The hot flushes are back with a vengeance! As anyone who’s ever had them, or has a partner who’s ever had them, will know,that is NOT the good news.

The good news is that although I’m quite convinced from previous fluctuations between hot flushes and no hot flushes, RA pain and no RA pain, that the two are correlated – for me, hot flushes usually means more RA pain and stiffness – this time the RA symptoms remain mild to non-existent. Further indication that the MTX is doing what it’s supposed to be doing.

Even the fatigue has reduced – I’ve had a really busy week – busy at work, making some bits and bobs for a charity stall run by our local sewing group, preparing for my mum’s 70th birthday (the house is full of cake, icing stuff, presents, wrapping etc.) – I had a ‘ladies who lunch’ and shopping trip on Saturday involving 50 minute drive each way to Bury St. Edmunds, and I managed the WHOLE weekend without a day-time nap.

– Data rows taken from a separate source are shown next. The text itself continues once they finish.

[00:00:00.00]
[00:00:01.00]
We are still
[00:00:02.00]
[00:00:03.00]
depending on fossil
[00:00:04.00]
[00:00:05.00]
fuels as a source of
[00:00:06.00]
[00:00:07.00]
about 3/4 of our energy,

I very nearly succumbed, but just managed not too. I hoped that would guarantee a good night’s sleep last night, but thanks to the hot flushes/night sweats, it didn’t. Oh well … can’t have everything. At least the RA is behaving itself!

World Arthritis Day – Let’s Work Together!

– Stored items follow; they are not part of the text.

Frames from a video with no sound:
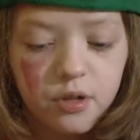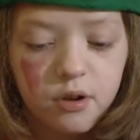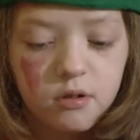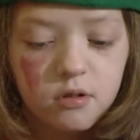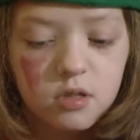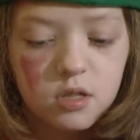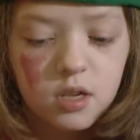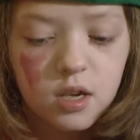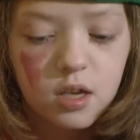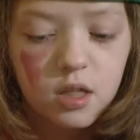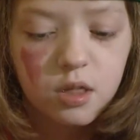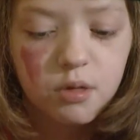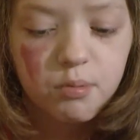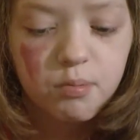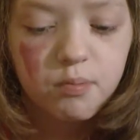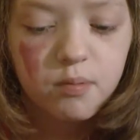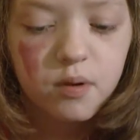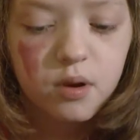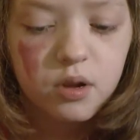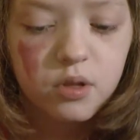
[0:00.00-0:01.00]
13th
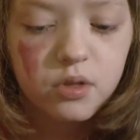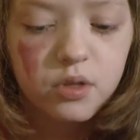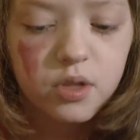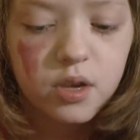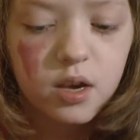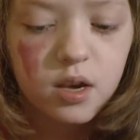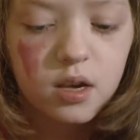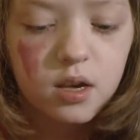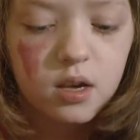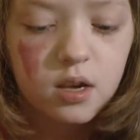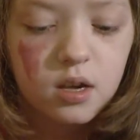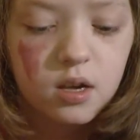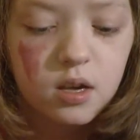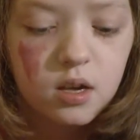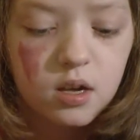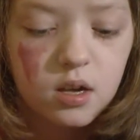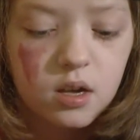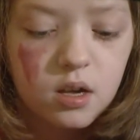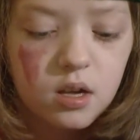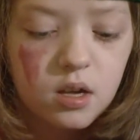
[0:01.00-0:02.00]
birthday
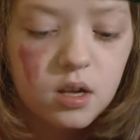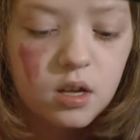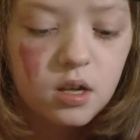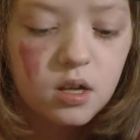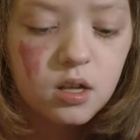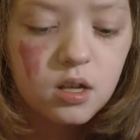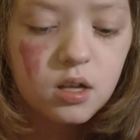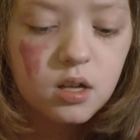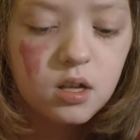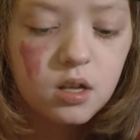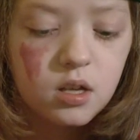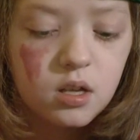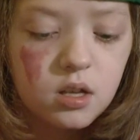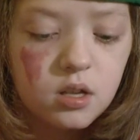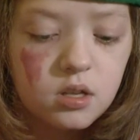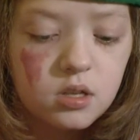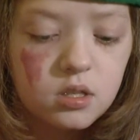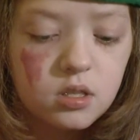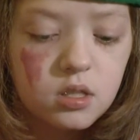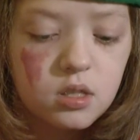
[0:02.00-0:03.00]

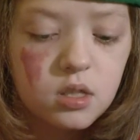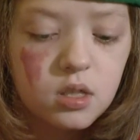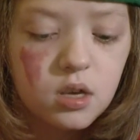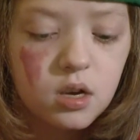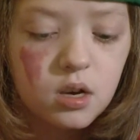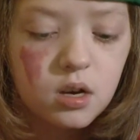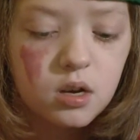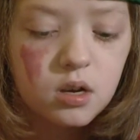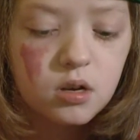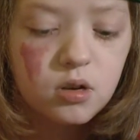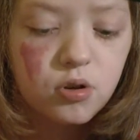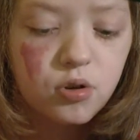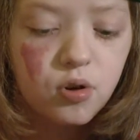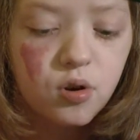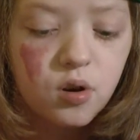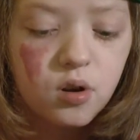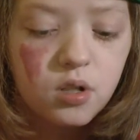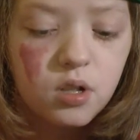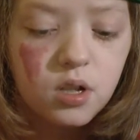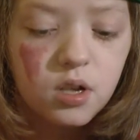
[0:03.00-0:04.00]
is the
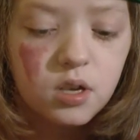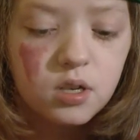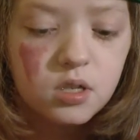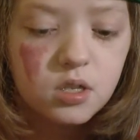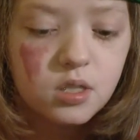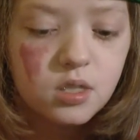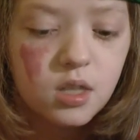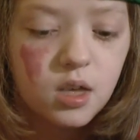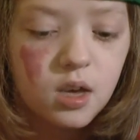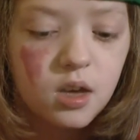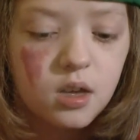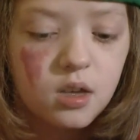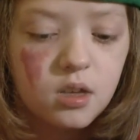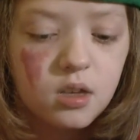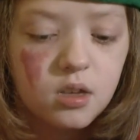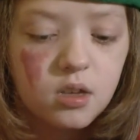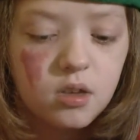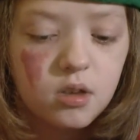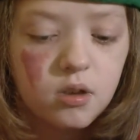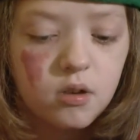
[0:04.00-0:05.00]
coolest that
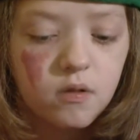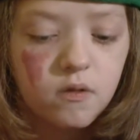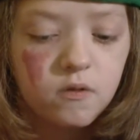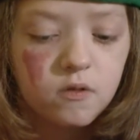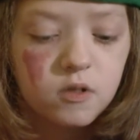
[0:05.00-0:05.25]
you've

It’s World Arthritis Day and this year’s theme is ‘Let’s Work Together!’ It’s got me thinking about how lucky I am to still be in work considering I’ve got this dratted disease/illness/condition, whatever you want to call it.

I’m very grateful that I can still work, in spite of the R.A. It’s been a difficult road to travel, but I feel not nearly so difficult as for those in employment. Yes, it’s “mild R.A.” but when my symptoms are bad it doesn’t feel mild to me! As a self-employed person I don’t have to worry about breaking the news to the boss, explaining why I can’t play golf with the company, or put up with silly comments or lack of understanding from colleagues. I only have one colleague and she’s very understanding … if she’s not then she does a good job of hiding it, since I’m her boss (at least officially – we suffer from role reversal now and then).

There has been some research, sited in the excellent book on Living a Full Life With Rheumatoid Arthritis by Jasmine Jenkins (a delightful lady whom I had the pleasure to meet in Barcelona – Gosh – who’d have thought you could name-drop in the world of rheumatoid arthritis?), that suggests that self-employed people are likely to remain in work longer than those who are employed. If I remember rightly, since I can’t lay my hands on the book right now, it was suggested that this is due to difficulties with employers. On a bad day I wonder if it’s more to do with desperation – there’s no going off sick and still being paid by the company! On a normal day though I’m grateful that I can take small amounts of time off here and there to cope with a flare, and that I have been able to cut my hours back to normal full-time hours from slightly in sane morning and evening and weekend hours that I used to work, without having to justify myself to anyone except myself.

It would be good if World Arthritis Day, and indeed the My Day for RA site, brought some real understanding of rheumatoid arthritis to those who don’t have it but who have friends, family or colleagues who do, to lighten the load of those people in employment who have to put up with R.A. on top of all the usual frustrations of a job!